Peel back the layers of talking animals and noir, and in Zootopia resides one of the most comprehensive, enlightened critiques of race relations and prejudice I've ever seen. From the small-scale (upon their first meeting, Judy praises Nick on how articulate he speaks, to which Nick sarcastically retorts he's never been so patronized before) to the large-scale (predators are often placed in positions of power, discriminating against prey, despite making up only 10 percent of the population), the movie explores multiple levels of racism.

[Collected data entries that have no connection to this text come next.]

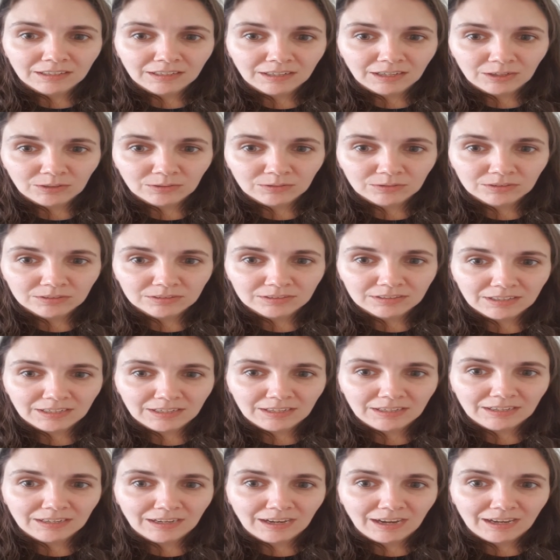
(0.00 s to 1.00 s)
How to
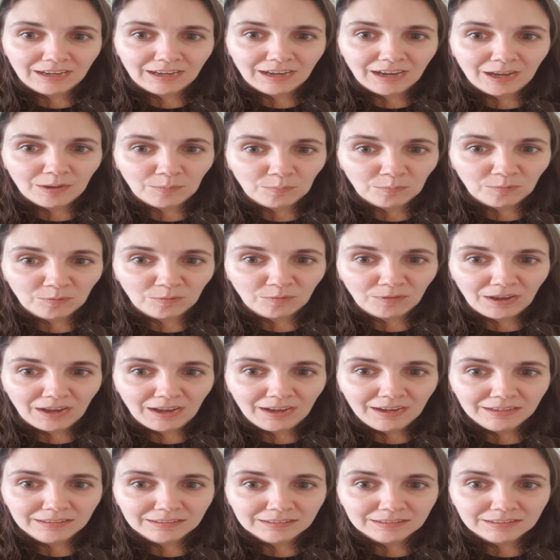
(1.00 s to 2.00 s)
say I am
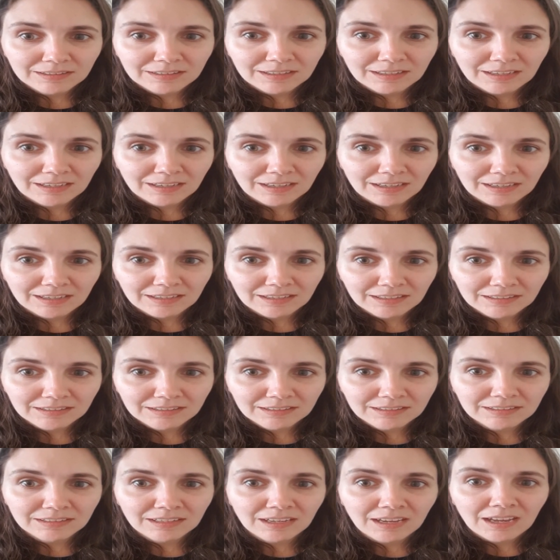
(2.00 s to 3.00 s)
fat
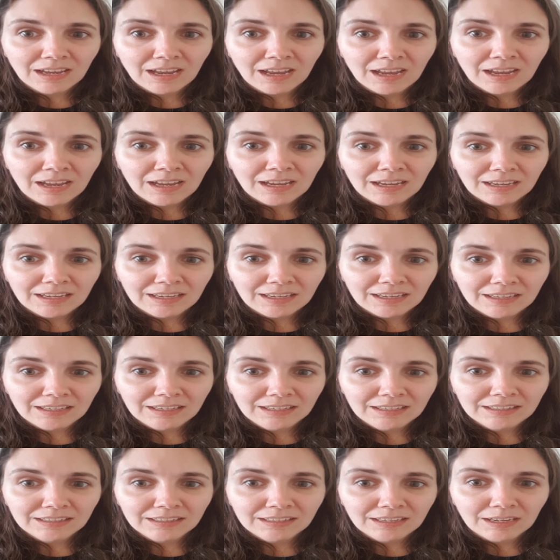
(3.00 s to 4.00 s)
is
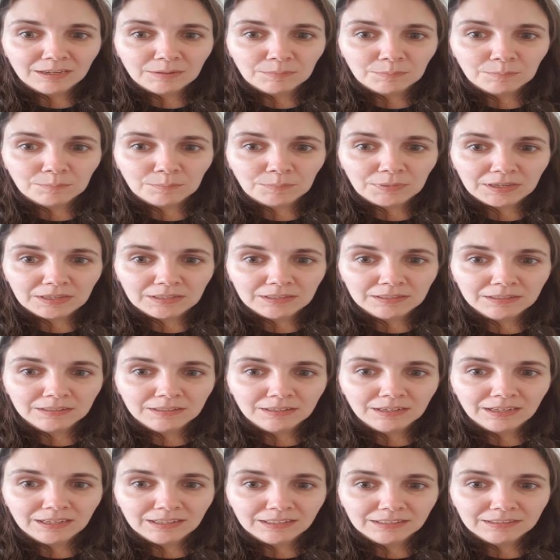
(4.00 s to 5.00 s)
ich bin
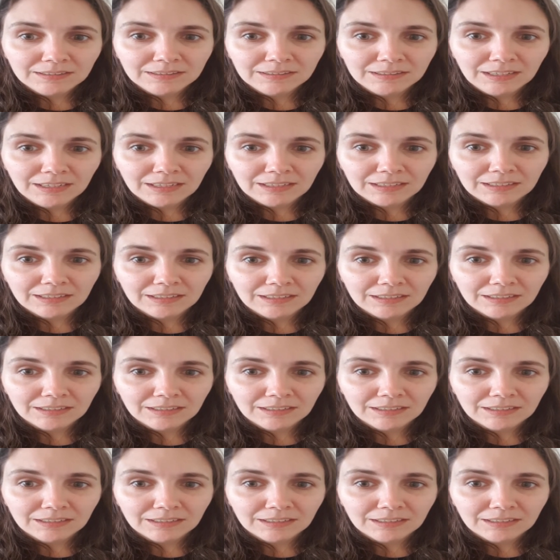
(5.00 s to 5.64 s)
dick.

And it's not just predators oppressing prey. Everyone involved is guilty of stereotyping. Judy's parents try to equip her with a myriad of anti-fox protection before she leaves for the city, including repellent, pepper spray, and a taser (which sounds like a laser rifle, dear god). The media plays a role; they perpetuate the stereotype of the "savage predator," tying crime stories to the narrative, to the point where a rabbit mother, upon seeing a tiger sit next to her on the tram, moves her young son closer.
Zootopia doesn't outline a solution in institutional terms (because nothing gets a kid more excited than the sound of "systemic racism"), but boils it down to a simple component: the individual. You can call for all the affirmative action and PC watchdogs in the world, but you can't force a change of opinion. The individual has to be receptive. We learn prejudice from our environment, and it's going to take effort to push back against them. When we think about racism, the first thought stems from our upbringing. What matters are the second and third thoughts, because they show how we truly feel and shape how we act. 

To change the world for the better, Zootopia urges us to simply try. If you get enough people (or animals) to try, you'll start to see a shift. That goes beyond talking animals and buddy cops, and cements Zootopia as not only one of Disney's best, but an essential film in its own right.

Thank you all for reading. I'm the Man Without a Plan, signing off.